An exact transcription of all the data is required; the pictures are to be left out.

Saved entries:
^^^^

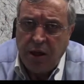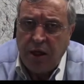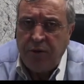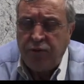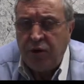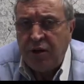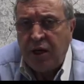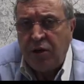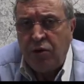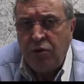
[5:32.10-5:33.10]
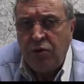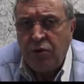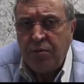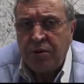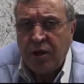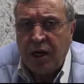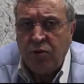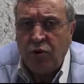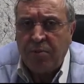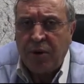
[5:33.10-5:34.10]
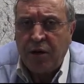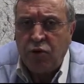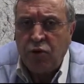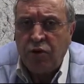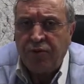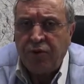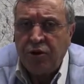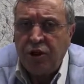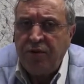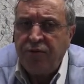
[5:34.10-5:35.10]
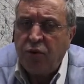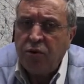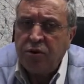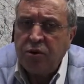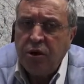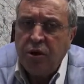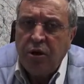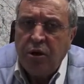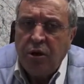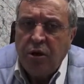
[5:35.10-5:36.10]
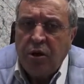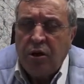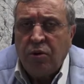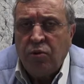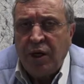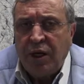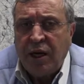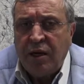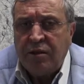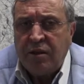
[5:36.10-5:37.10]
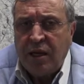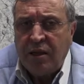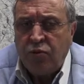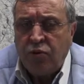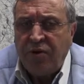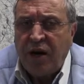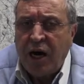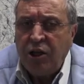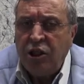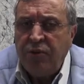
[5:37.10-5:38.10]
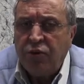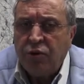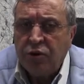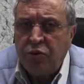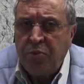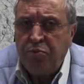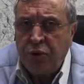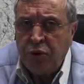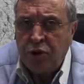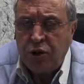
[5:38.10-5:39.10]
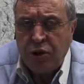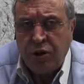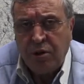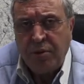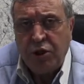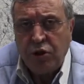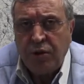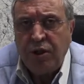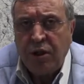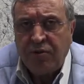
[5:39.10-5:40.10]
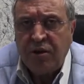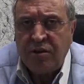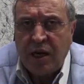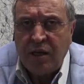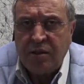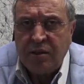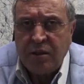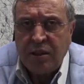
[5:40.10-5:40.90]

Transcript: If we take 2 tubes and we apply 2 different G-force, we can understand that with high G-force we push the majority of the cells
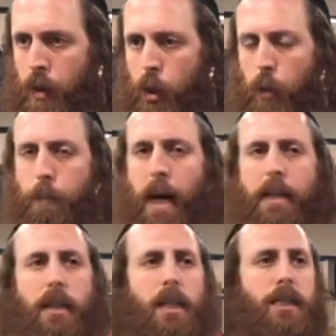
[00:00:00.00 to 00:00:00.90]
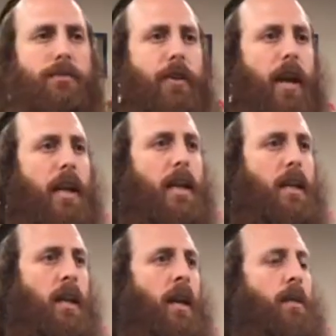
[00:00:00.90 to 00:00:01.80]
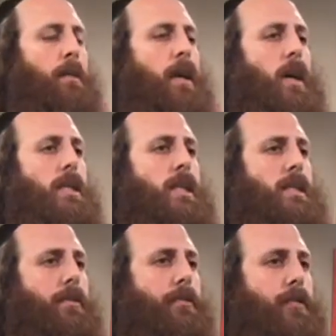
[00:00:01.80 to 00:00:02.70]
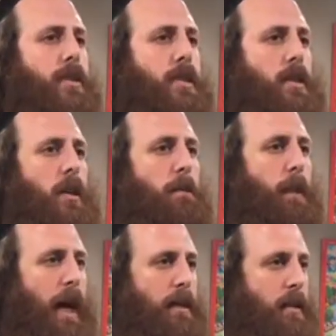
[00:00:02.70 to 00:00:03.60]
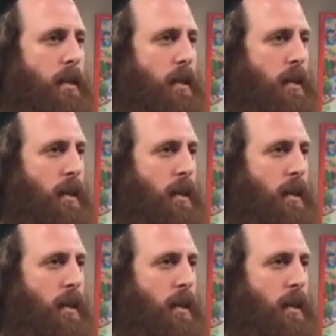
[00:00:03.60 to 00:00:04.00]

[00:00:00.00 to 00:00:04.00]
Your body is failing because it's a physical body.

^^^^

Task answer:
[5:32.10-5:33.10]
[5:33.10-5:34.10]
[5:34.10-5:35.10]
[5:35.10-5:36.10]
[5:36.10-5:37.10]
[5:37.10-5:38.10]
[5:38.10-5:39.10]
[5:39.10-5:40.10]
[5:40.10-5:40.90]

Transcript: If we take 2 tubes and we apply 2 different G-force, we can understand that with high G-force we push the majority of the cells
[00:00:00.00 to 00:00:00.90]
[00:00:00.90 to 00:00:01.80]
[00:00:01.80 to 00:00:02.70]
[00:00:02.70 to 00:00:03.60]
[00:00:03.60 to 00:00:04.00]

[00:00:00.00 to 00:00:04.00]
Your body is failing because it's a physical body.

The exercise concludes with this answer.